On November 9, 1965, a relay tripped on a transmission line at the hydro-electric plant in Queenston Ontario, near Niagara Falls, setting in motion a 13-hour power blackout that disrupted electric service for more than 30,000,000 people in Ontario, Connecticut, Massachusetts, New Hampshire, New Jersey, New York, Pennsylvania, Rhode Island, and Vermont. Excess power from that first line migrated to other power lines, that quickly became overloaded, causing their own relays to trip. In a matter of just 10 minutes, the blackout propagated across more than 200,000 square kilometres.
Most telephones (land lines at the time) kept working thanks to emergency generators that were a standard part of central offices.
Following the incident, new monitoring equipment, procedures and systems were introduced, but that didn’t prevent another large scale power grid failure 38 years later, in August, 2003, knocking out service for 55,000,000 in Ontario and 8 US states.
The root cause of the 2003 blackout was determined to be a bug in the alarm system software at FirstEnergy in Akron, Ohio. As a result, operators were unaware of the need to redistribute the power away from overloaded transmission lines. As a result, what should have been at most a manageable local blackout led to another collapse of much of the Northeast electric grid.
Those stories may help put last Friday’s Rogers outage into perspective.
We need to be realistic about what happened, and how we can mitigate the consequences of similar network failures. Friday’s network event was unprecedented. In over 40 years of involvement in North American telecom networks, I cannot recall an outage as broad in scale (nation-wide) and scope (spanning mobile and fixed networks, voice and data).
Still, most Canadians did not lose their communications services.
Rogers does not operate a monopoly for any of its services. That should have been self-evident to the people who were tweeting about so-called “CRTC monopolies”. Canada didn’t experience a total communications blackout at any point while Rogers was restoring service.
Access to 9-1-1 services should have kept running. Wireless devices supported by Canadian telephone companies automatically scan for a different network to complete 9-1-1 calls, if the native network is not available. If that didn’t work, device suppliers and telecom carriers need to investigate why.

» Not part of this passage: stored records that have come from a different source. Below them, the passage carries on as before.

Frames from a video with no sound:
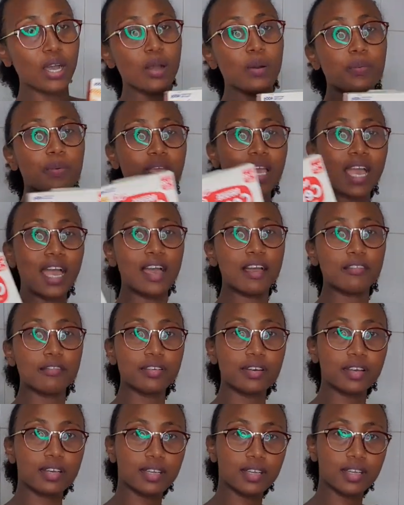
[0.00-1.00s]
We have
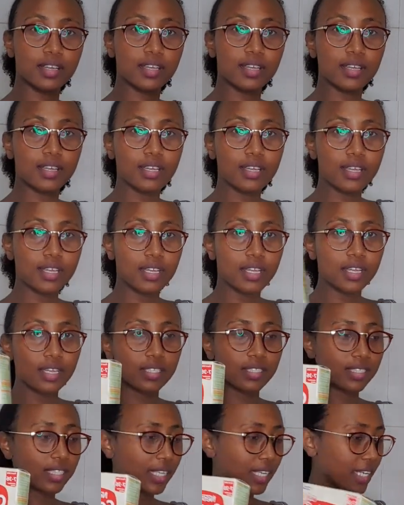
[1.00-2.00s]

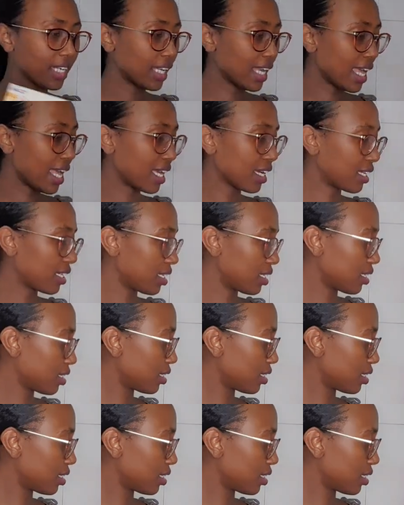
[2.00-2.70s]
Cerelac.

Some major customer network managers may need to re-examine their communications architectures to ensure sufficient carrier diversity. Some found poetic justice in the CRTC’s tweet that its phone lines were “affected by the Rogers network outage.”

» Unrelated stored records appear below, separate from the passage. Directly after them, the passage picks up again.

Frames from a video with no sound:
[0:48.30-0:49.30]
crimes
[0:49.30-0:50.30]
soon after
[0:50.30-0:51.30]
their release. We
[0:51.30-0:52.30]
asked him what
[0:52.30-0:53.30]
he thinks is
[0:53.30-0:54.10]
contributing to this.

Consumers may decide to re-evaluate the value proposition of bundling, perhaps choosing to pay a little more in order to separate their home connectivity from their mobile service provider.

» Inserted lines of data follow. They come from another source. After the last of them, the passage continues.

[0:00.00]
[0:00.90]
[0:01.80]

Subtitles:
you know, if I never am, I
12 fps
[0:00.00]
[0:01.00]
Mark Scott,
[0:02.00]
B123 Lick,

But, let’s be clear about the overall state of Canada’s telecom competition policy.
If anything, last week’s network failure should serve to reaffirm Canada’s policy promoting facilities-based competition. Customers served by alternate facilities-based providers kept operating. A review of the world’s LTE deployments shows that there are 10 LTE networks operating in Canada compared to 9 in the US, 3 or 4 in most European countries (Russia has 9; Sweden has 6; Denmark has 5).
Wholesale-based service providers did not add any measure of network survivability. While one wholesale provider boasted that its services were 50% down, in reality, half of its customers were 100% out of service. The other half were running on a different facilities-based provider.
Canadians benefit from robust competition among facilities-based carriers, and policies that encourage investment in diverse infrastructures.
Some used the network outage to advocate for structural separation, or for a government-run telecom access network. I couldn’t imagine how anyone would think that the people responsible for Canada’s airport fiascos, or passport backlogs, development of government payroll systems, or delivery of clean drinking water, could be entrusted with our telecommunications infrastructure.
That fake baby boom is another important lesson to apply in the wake of last week’s network event. Much misinformation will continue to circulate while technology professionals determine the root causes of the network outage and develop processes to try to avoid similar events in the future.
In the fullness of time, we will understand what caused the networks to fail. Industry-wide, carriers will undertake measures to avoid similar events and mitigate the impacts when future outages inevitably occur.